TO DO: The line with "[00:00:00.00 to 00:00:01.00]" marks the start; please set it down along with all later lines through the end of the material, exactly, leaving out pictures.

******************************

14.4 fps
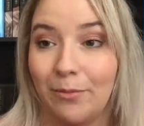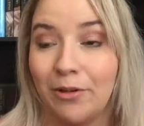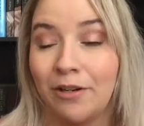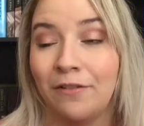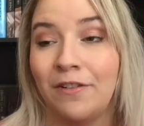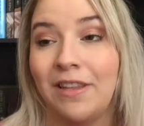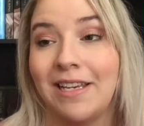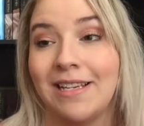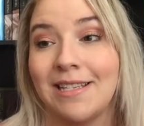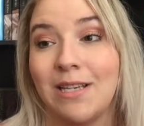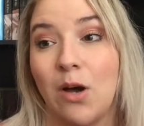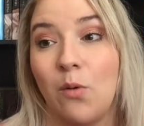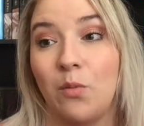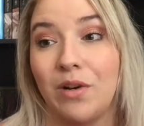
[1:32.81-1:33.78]
The book for
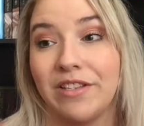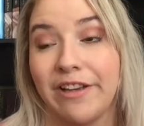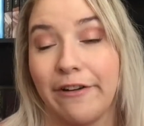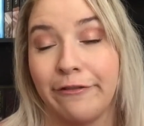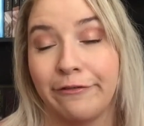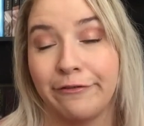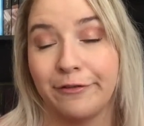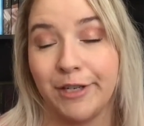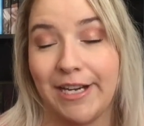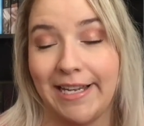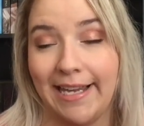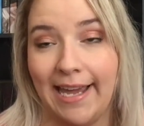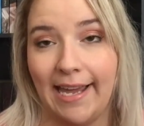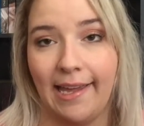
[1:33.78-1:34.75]
this was
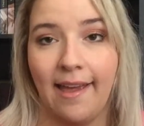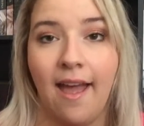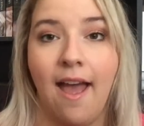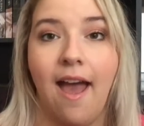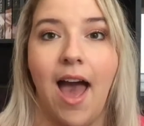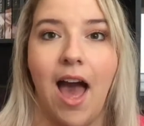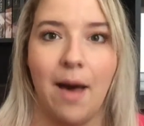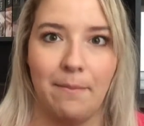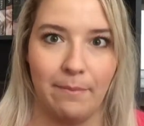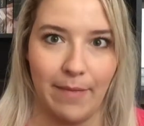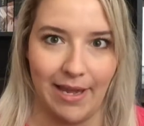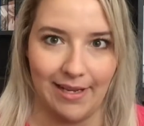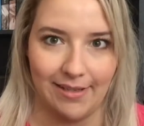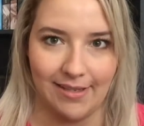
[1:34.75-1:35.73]
freaking
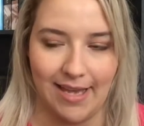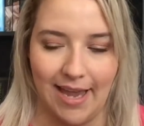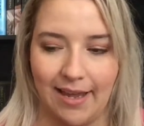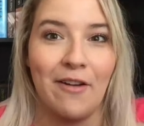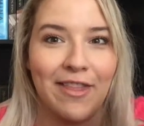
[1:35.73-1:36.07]
amazing.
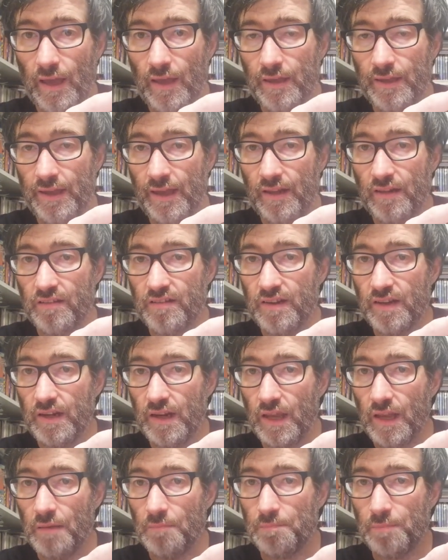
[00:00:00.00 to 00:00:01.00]

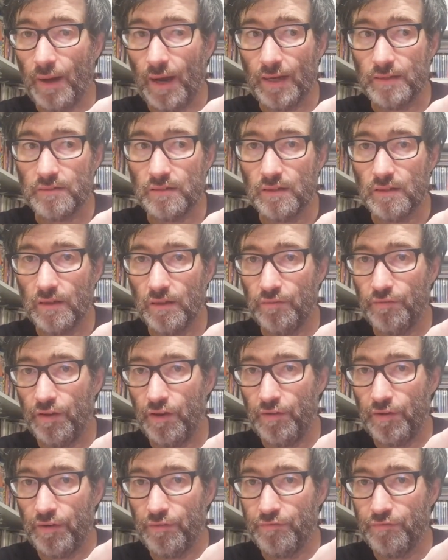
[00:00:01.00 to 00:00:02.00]
Genshin Impact, a
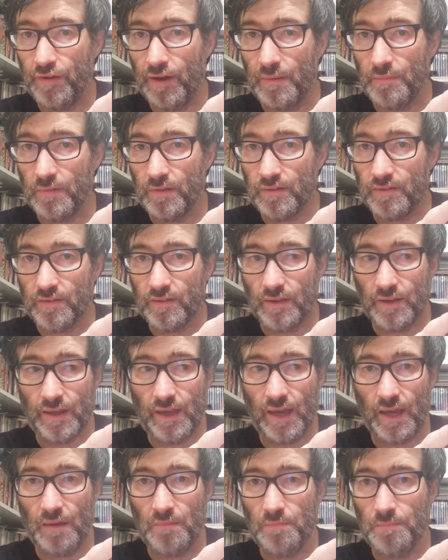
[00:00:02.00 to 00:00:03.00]
very famous
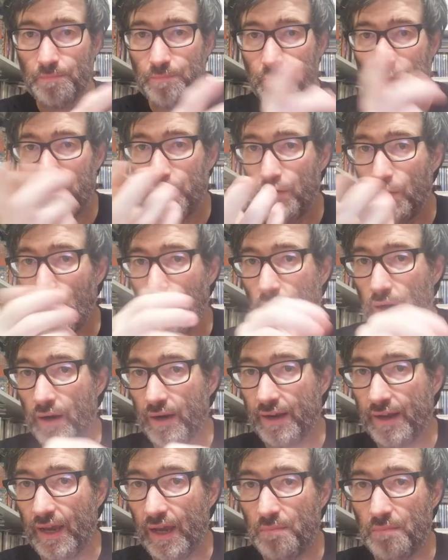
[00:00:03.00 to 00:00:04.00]
game. If you are
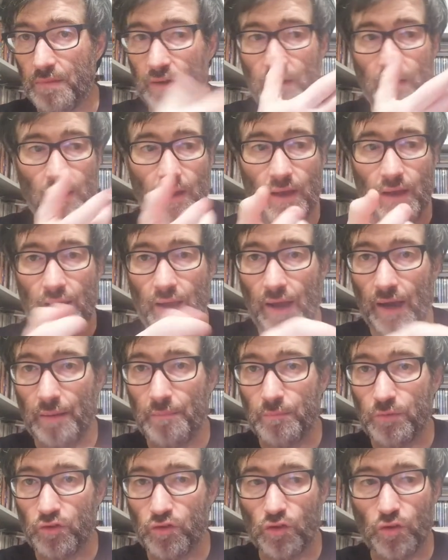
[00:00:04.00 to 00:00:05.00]
a gamer,
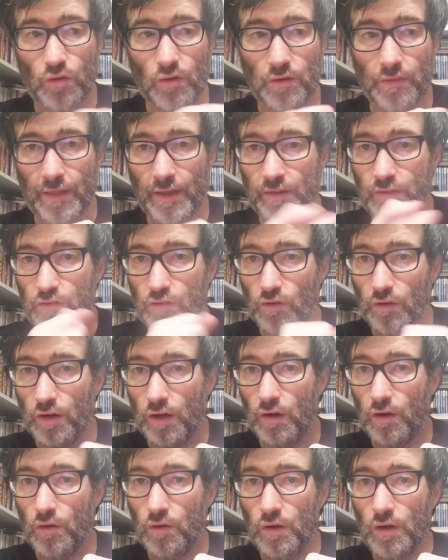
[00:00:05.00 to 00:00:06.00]
I'm sure that you
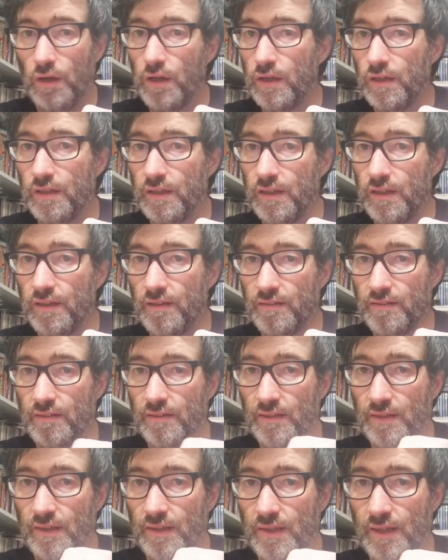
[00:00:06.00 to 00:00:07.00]
know
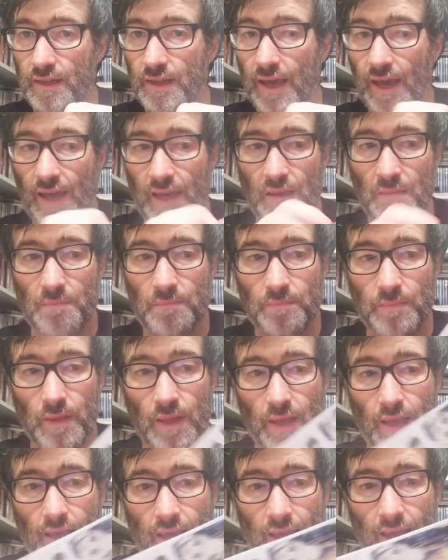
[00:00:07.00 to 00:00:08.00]
this game.
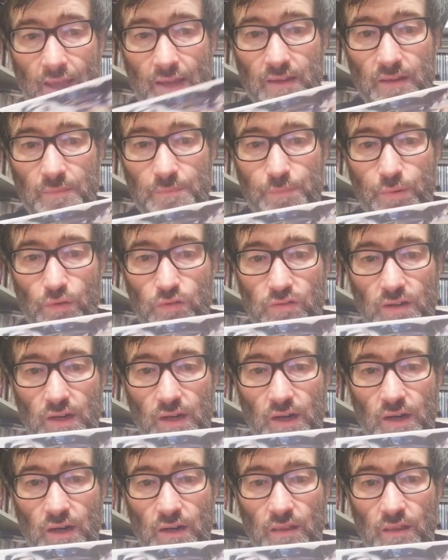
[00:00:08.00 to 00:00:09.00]
And the
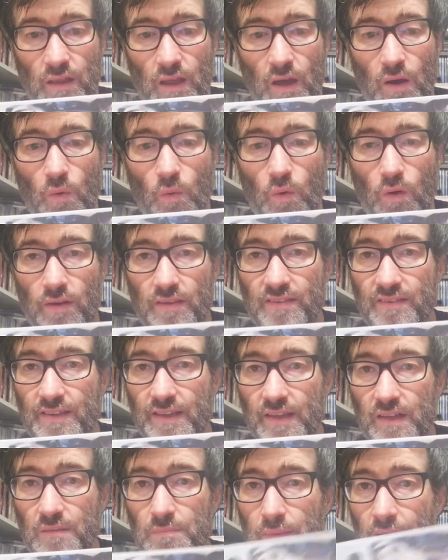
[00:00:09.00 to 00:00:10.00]
postcard was
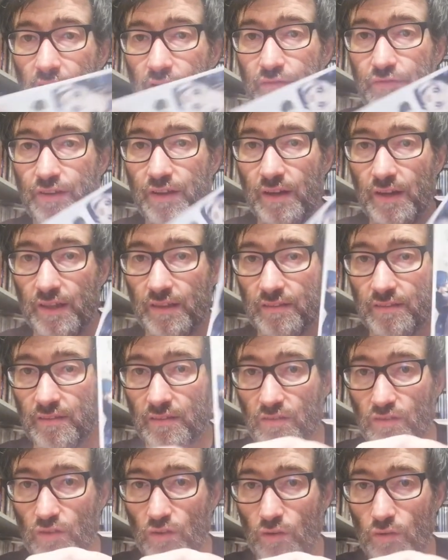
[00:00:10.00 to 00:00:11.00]
sent by Phyllis.
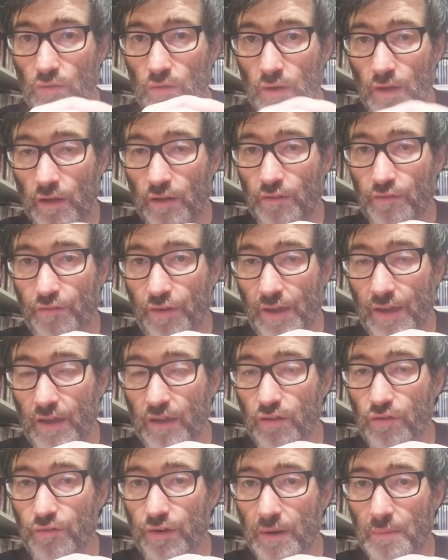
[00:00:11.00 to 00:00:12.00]
So
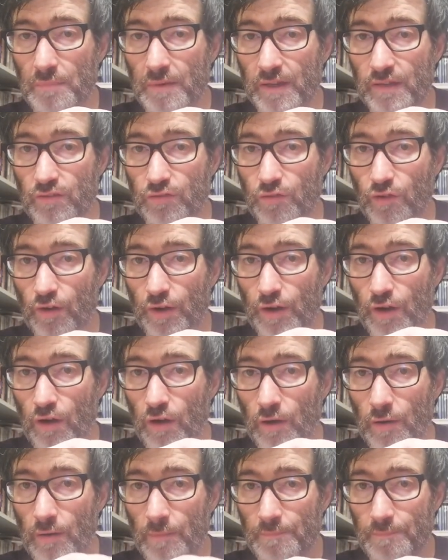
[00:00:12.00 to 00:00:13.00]
thank you very much for
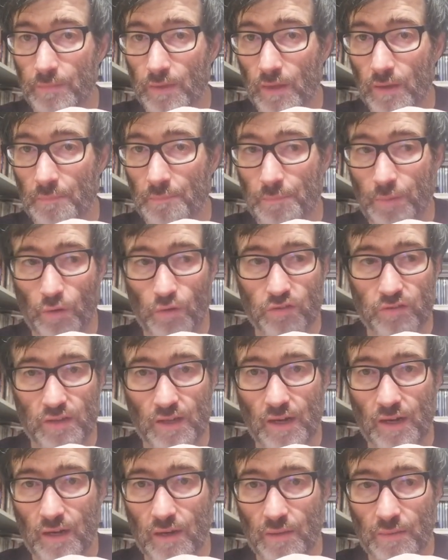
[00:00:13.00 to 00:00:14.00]
your
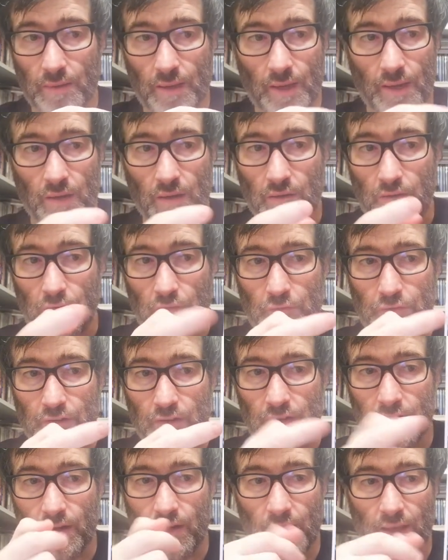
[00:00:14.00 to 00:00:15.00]
postcard. I
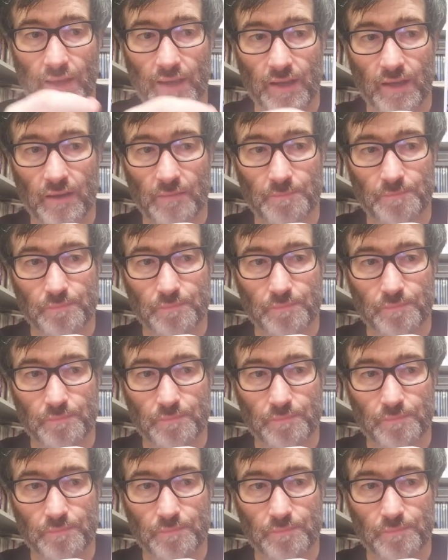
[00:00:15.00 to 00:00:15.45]
really like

******************************

RESPONSE AREA:
[00:00:00.00 to 00:00:01.00]

[00:00:01.00 to 00:00:02.00]
Genshin Impact, a
[00:00:02.00 to 00:00:03.00]
very famous
[00:00:03.00 to 00:00:04.00]
game. If you are
[00:00:04.00 to 00:00:05.00]
a gamer,
[00:00:05.00 to 00:00:06.00]
I'm sure that you
[00:00:06.00 to 00:00:07.00]
know
[00:00:07.00 to 00:00:08.00]
this game.
[00:00:08.00 to 00:00:09.00]
And the
[00:00:09.00 to 00:00:10.00]
postcard was
[00:00:10.00 to 00:00:11.00]
sent by Phyllis.
[00:00:11.00 to 00:00:12.00]
So
[00:00:12.00 to 00:00:13.00]
thank you very much for
[00:00:13.00 to 00:00:14.00]
your
[00:00:14.00 to 00:00:15.00]
postcard. I
[00:00:15.00 to 00:00:15.45]
really like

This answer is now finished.